Subdued Downstream Demand Slackens the Market Growth of Nitrile Butadiene Rubber

Subdued Downstream Demand Slackens the Market Growth of Nitrile Butadiene Rubber

  • 24-Nov-2022 5:04 PM
  • Journalist: Timothy Greene

The fears of a looming recession and subdued demand have impacted the market growth of Nitrile Butadiene Rubber (NBR). The COVID-19 outbreaks and consequent tightening of prevention and containment have weighed down the manufacturing activities in one of the significant growth drivers of the global economy, China.

The price of NBR remained in negative territory entering the last week of November 2022. The market players have reported that the downstream inquiries from the automotive sector were insufficient, increasing the pressure on the existing inventories. The persistent downturn in demand dragged down market sentiments. Furthermore, Beijing's "zero-covid" policy has caused logistics disruption and a plunge in ocean shipment volumes. Witnessing the deteriorating COVID situation, the auto association has canceled the China Automotive Overseas Development Summit. The ChemAnalyst database shows that the ex-factory prices of NBR have plummeted by USD 65 per tonne from the first week of November and settled at USD 2065 per tonne on November 24th, 2022.

Furthermore, Germany is working speedily to construct onshore LNG terminals to reduce reliance on Russian gas imports. The German government rented five floating terminals to import Liquefied Natural Gas (LNG), called Floating Storage and Regasification Units (FSRU).

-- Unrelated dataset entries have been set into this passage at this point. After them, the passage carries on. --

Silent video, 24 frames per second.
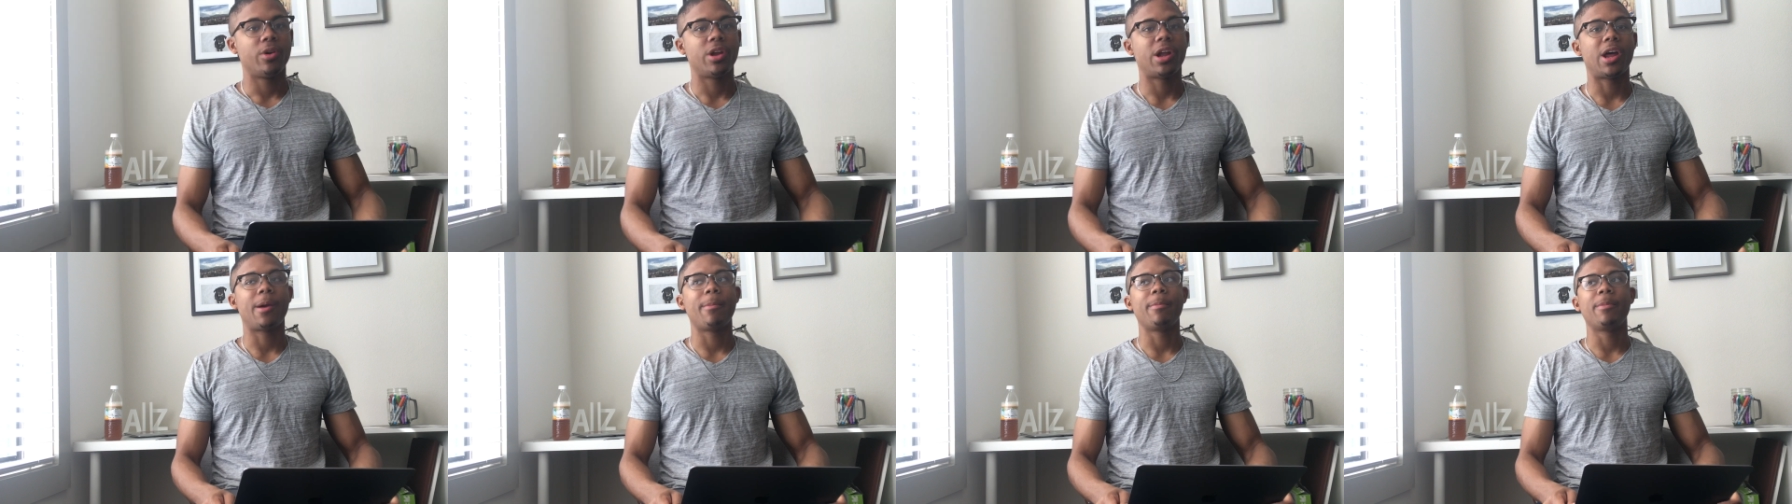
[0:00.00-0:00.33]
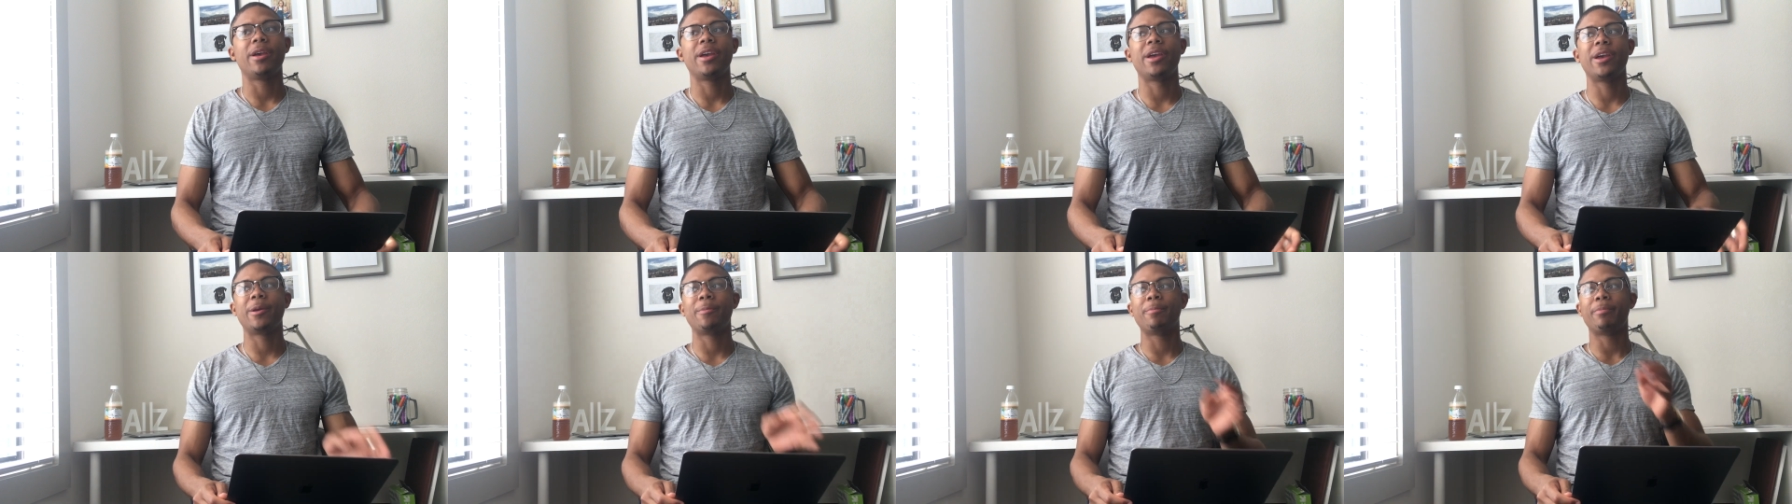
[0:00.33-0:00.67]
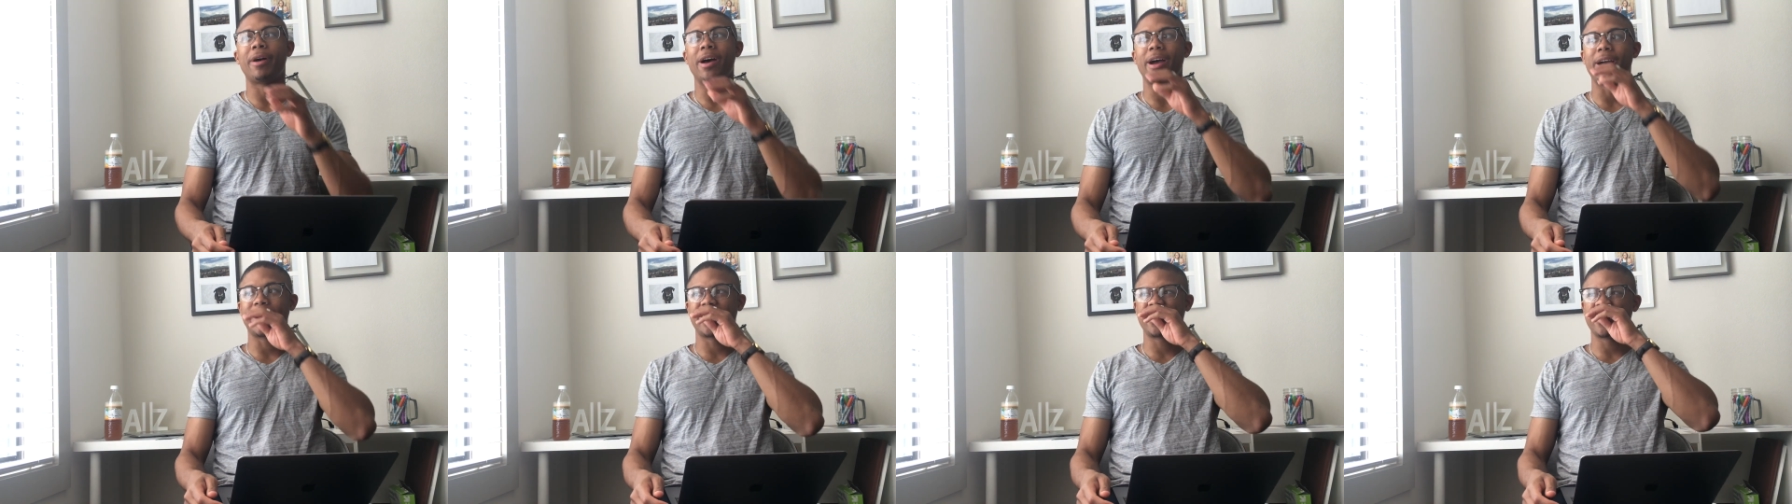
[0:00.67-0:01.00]
What I mean
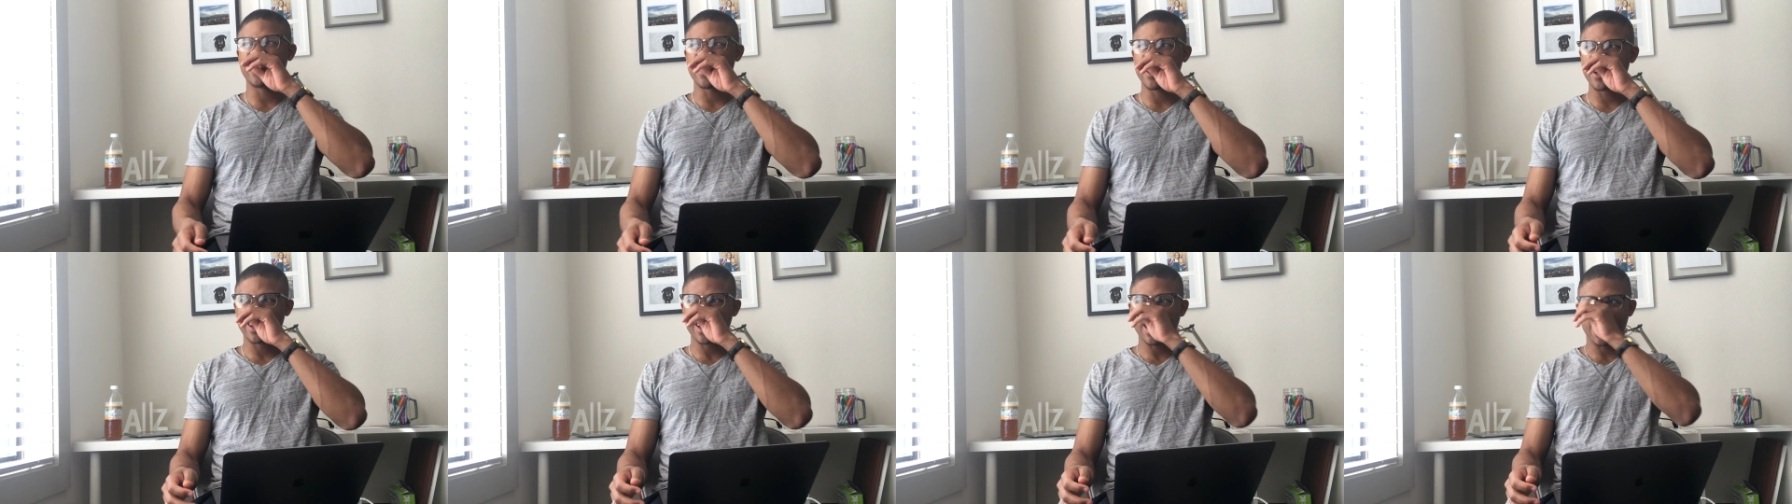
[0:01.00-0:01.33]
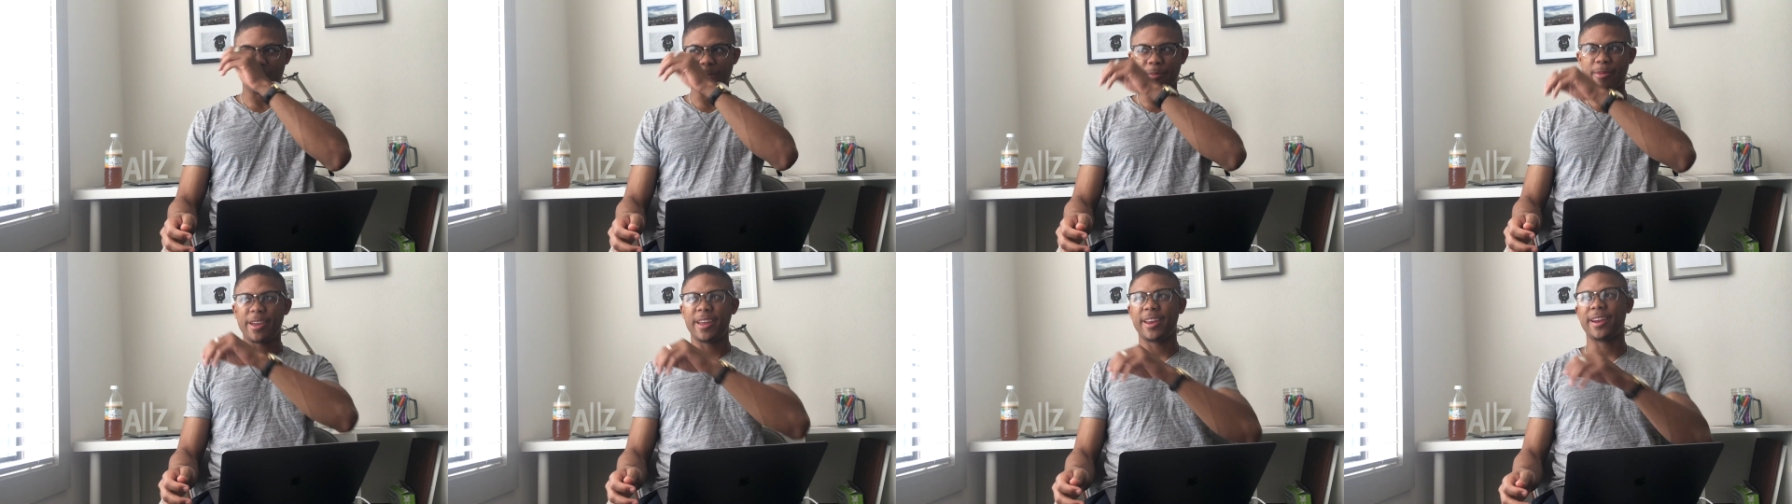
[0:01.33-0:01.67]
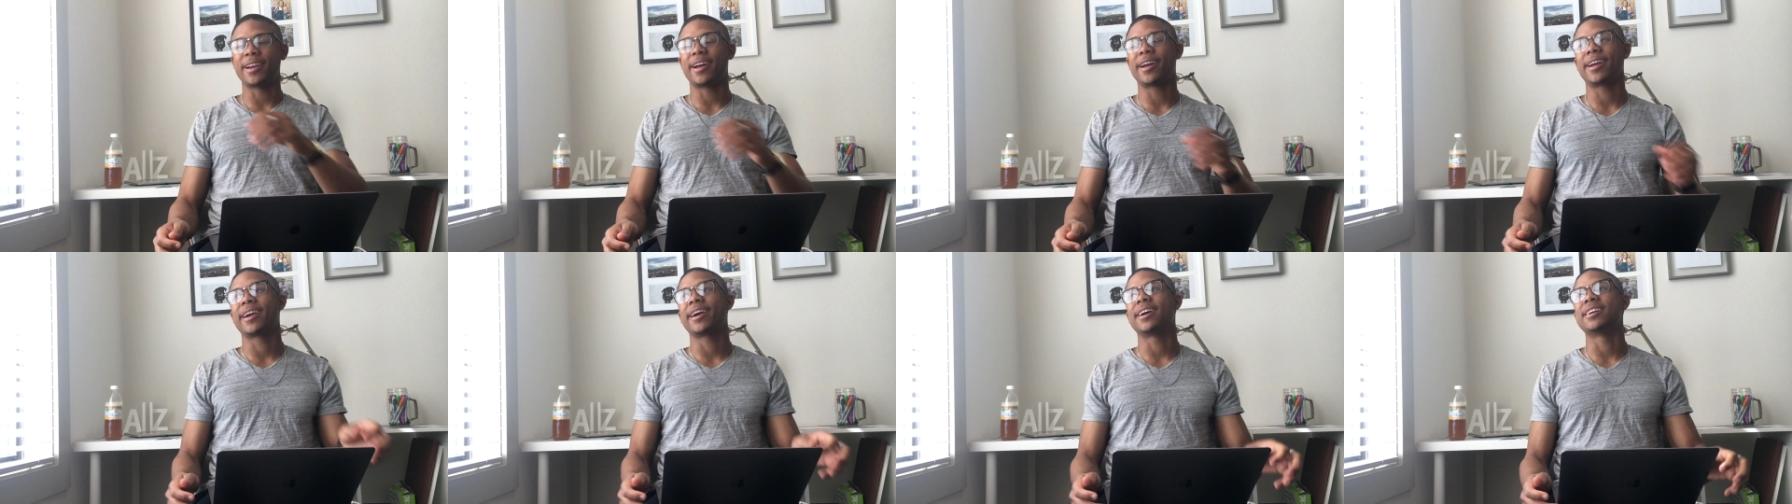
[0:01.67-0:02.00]
by cook,
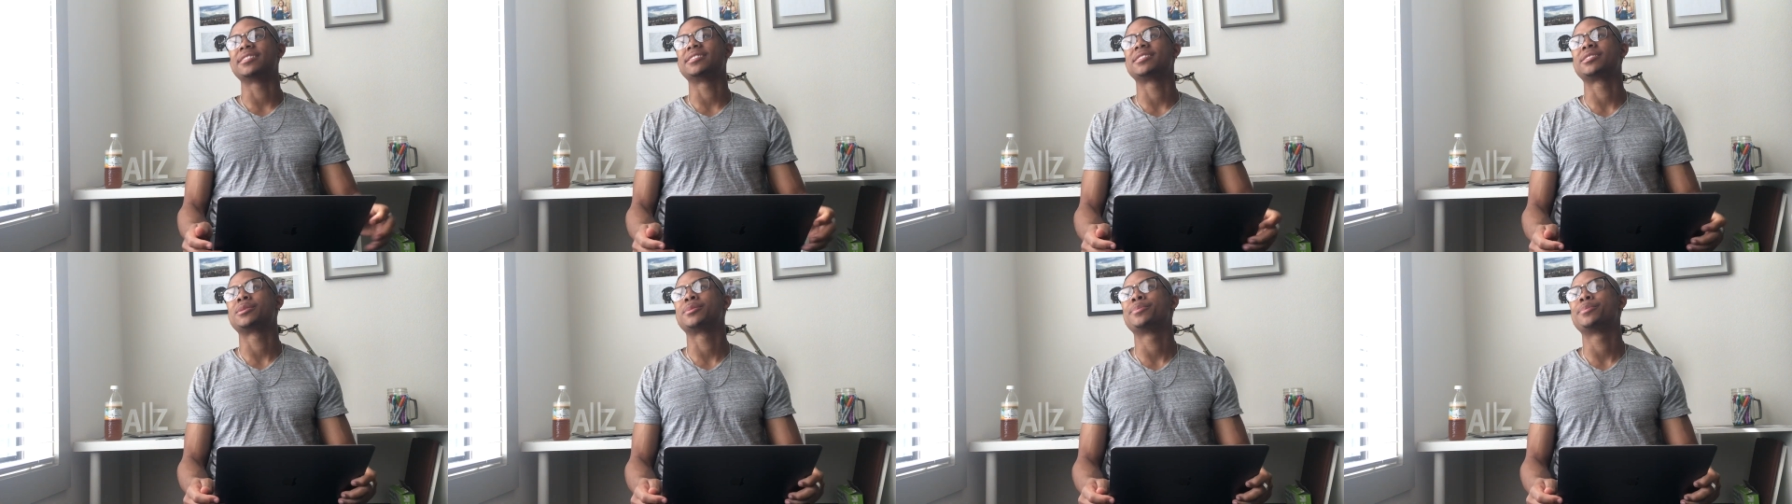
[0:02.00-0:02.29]
I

Moreover, the entire exercise is currently accounted for at €6.56 billion, up from €3 billion in the 2022 budget, disrupting the overall market fundamentals of several chemicals, including NBR.

In the USA, officials from the Federal Reserve anticipate that falling commodity prices and the unblocking of supply chain bottlenecks will slow down the rapid inflation rate. The downstream automotive sector has yet to strengthen much. As a result, the CFR Los Angeles price of NBR fell this week.

As per ChemAnalyst, the rebound in the automotive sector can uplift the market fundamentals of NBR. However, foreseeing the current economic situation, the prices of NBR are anticipated to continue their downward rally amid falling raw material costs and a decline in market shipments in the forthcoming weeks.